==== INPUT MATERIAL ====

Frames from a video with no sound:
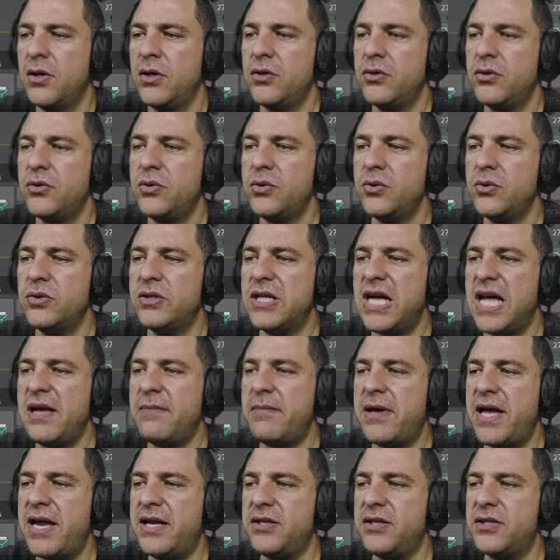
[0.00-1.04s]
to
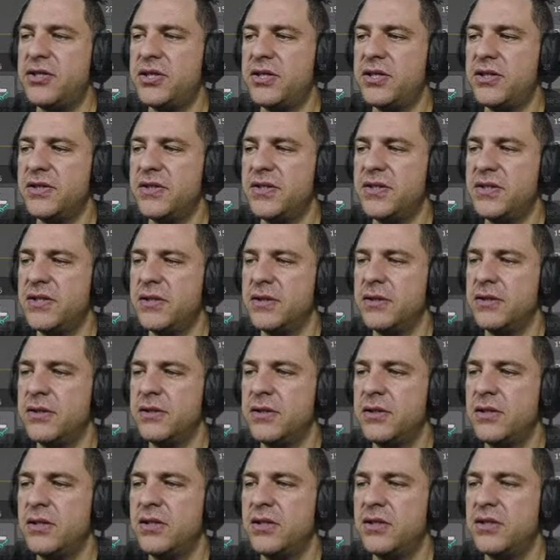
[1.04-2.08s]
dimensions
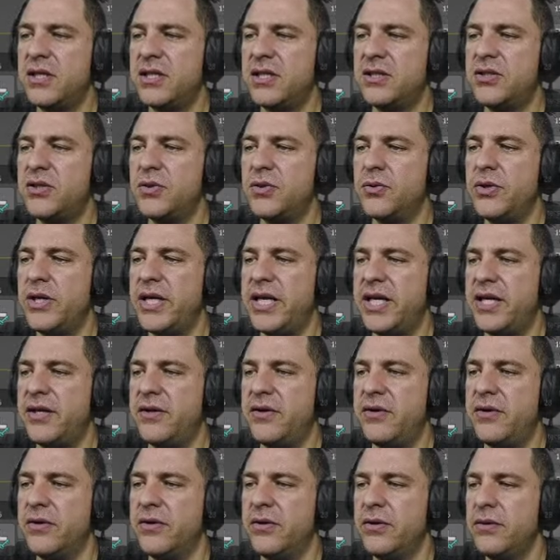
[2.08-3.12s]
that you
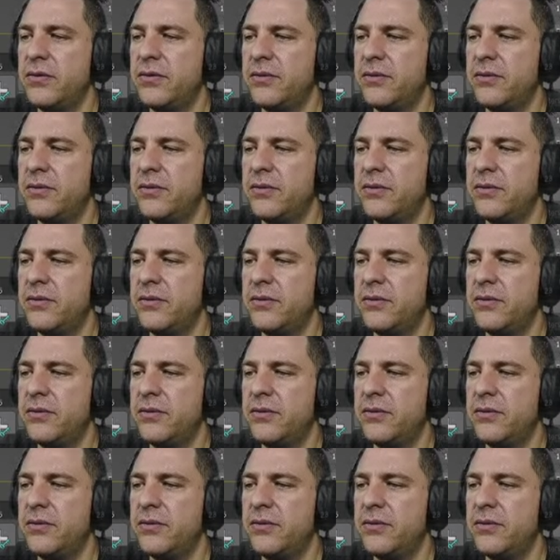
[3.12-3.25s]
need.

====

YOUR TASK >>
Repeat the data exactly, excluding the pictures.

RESULT >>
Frames from a video with no sound:
[0.00-1.04s]
to
[1.04-2.08s]
dimensions
[2.08-3.12s]
that you
[3.12-3.25s]
need.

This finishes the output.